Segment Start: Data for this task

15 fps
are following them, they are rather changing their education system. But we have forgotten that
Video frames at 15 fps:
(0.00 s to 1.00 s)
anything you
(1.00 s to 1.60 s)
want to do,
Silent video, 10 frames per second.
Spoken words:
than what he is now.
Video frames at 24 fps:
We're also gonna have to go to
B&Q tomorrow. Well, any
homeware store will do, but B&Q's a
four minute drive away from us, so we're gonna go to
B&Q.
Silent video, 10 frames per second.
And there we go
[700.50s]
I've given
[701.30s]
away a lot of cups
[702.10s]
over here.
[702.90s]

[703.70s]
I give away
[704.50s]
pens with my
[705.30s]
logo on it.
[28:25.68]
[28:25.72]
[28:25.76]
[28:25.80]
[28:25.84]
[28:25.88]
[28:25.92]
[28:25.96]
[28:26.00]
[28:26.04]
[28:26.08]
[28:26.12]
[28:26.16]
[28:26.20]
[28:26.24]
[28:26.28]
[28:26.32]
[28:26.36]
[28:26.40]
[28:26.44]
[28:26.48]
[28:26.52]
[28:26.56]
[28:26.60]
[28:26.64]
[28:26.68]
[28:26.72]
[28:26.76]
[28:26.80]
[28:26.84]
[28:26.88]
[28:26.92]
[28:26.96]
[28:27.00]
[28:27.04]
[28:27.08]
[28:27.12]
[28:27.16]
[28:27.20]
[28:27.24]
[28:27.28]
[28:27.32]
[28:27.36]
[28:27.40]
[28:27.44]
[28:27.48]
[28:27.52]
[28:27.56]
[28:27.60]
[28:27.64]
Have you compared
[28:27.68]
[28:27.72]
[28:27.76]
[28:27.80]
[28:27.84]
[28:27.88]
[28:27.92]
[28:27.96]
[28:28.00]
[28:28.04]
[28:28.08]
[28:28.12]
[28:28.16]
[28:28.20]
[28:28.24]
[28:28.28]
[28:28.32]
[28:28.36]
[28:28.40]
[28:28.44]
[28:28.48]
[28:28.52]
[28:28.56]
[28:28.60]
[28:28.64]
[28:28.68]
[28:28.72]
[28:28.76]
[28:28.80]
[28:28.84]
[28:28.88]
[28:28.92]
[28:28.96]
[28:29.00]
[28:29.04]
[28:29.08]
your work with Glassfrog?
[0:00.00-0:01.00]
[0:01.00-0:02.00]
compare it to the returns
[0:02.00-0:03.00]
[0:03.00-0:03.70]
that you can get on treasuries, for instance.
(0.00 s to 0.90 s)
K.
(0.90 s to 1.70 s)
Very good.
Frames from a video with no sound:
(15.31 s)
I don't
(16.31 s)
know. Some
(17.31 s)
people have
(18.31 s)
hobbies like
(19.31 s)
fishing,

Segment End: Data for this task

• _What you are asked to do_: The entries above must be transcribed word for word.

• _The answer_:
15 fps
are following them, they are rather changing their education system. But we have forgotten that
Video frames at 15 fps:
(0.00 s to 1.00 s)
anything you
(1.00 s to 1.60 s)
want to do,
Silent video, 10 frames per second.
Spoken words:
than what he is now.
Video frames at 24 fps:
We're also gonna have to go to
B&Q tomorrow. Well, any
homeware store will do, but B&Q's a
four minute drive away from us, so we're gonna go to
B&Q.
Silent video, 10 frames per second.
And there we go
[700.50s]
I've given
[701.30s]
away a lot of cups
[702.10s]
over here.
[702.90s]

[703.70s]
I give away
[704.50s]
pens with my
[705.30s]
logo on it.
[28:25.68]
[28:25.72]
[28:25.76]
[28:25.80]
[28:25.84]
[28:25.88]
[28:25.92]
[28:25.96]
[28:26.00]
[28:26.04]
[28:26.08]
[28:26.12]
[28:26.16]
[28:26.20]
[28:26.24]
[28:26.28]
[28:26.32]
[28:26.36]
[28:26.40]
[28:26.44]
[28:26.48]
[28:26.52]
[28:26.56]
[28:26.60]
[28:26.64]
[28:26.68]
[28:26.72]
[28:26.76]
[28:26.80]
[28:26.84]
[28:26.88]
[28:26.92]
[28:26.96]
[28:27.00]
[28:27.04]
[28:27.08]
[28:27.12]
[28:27.16]
[28:27.20]
[28:27.24]
[28:27.28]
[28:27.32]
[28:27.36]
[28:27.40]
[28:27.44]
[28:27.48]
[28:27.52]
[28:27.56]
[28:27.60]
[28:27.64]
Have you compared
[28:27.68]
[28:27.72]
[28:27.76]
[28:27.80]
[28:27.84]
[28:27.88]
[28:27.92]
[28:27.96]
[28:28.00]
[28:28.04]
[28:28.08]
[28:28.12]
[28:28.16]
[28:28.20]
[28:28.24]
[28:28.28]
[28:28.32]
[28:28.36]
[28:28.40]
[28:28.44]
[28:28.48]
[28:28.52]
[28:28.56]
[28:28.60]
[28:28.64]
[28:28.68]
[28:28.72]
[28:28.76]
[28:28.80]
[28:28.84]
[28:28.88]
[28:28.92]
[28:28.96]
[28:29.00]
[28:29.04]
[28:29.08]
your work with Glassfrog?
[0:00.00-0:01.00]
[0:01.00-0:02.00]
compare it to the returns
[0:02.00-0:03.00]
[0:03.00-0:03.70]
that you can get on treasuries, for instance.
(0.00 s to 0.90 s)
K.
(0.90 s to 1.70 s)
Very good.
Frames from a video with no sound:
(15.31 s)
I don't
(16.31 s)
know. Some
(17.31 s)
people have
(18.31 s)
hobbies like
(19.31 s)
fishing,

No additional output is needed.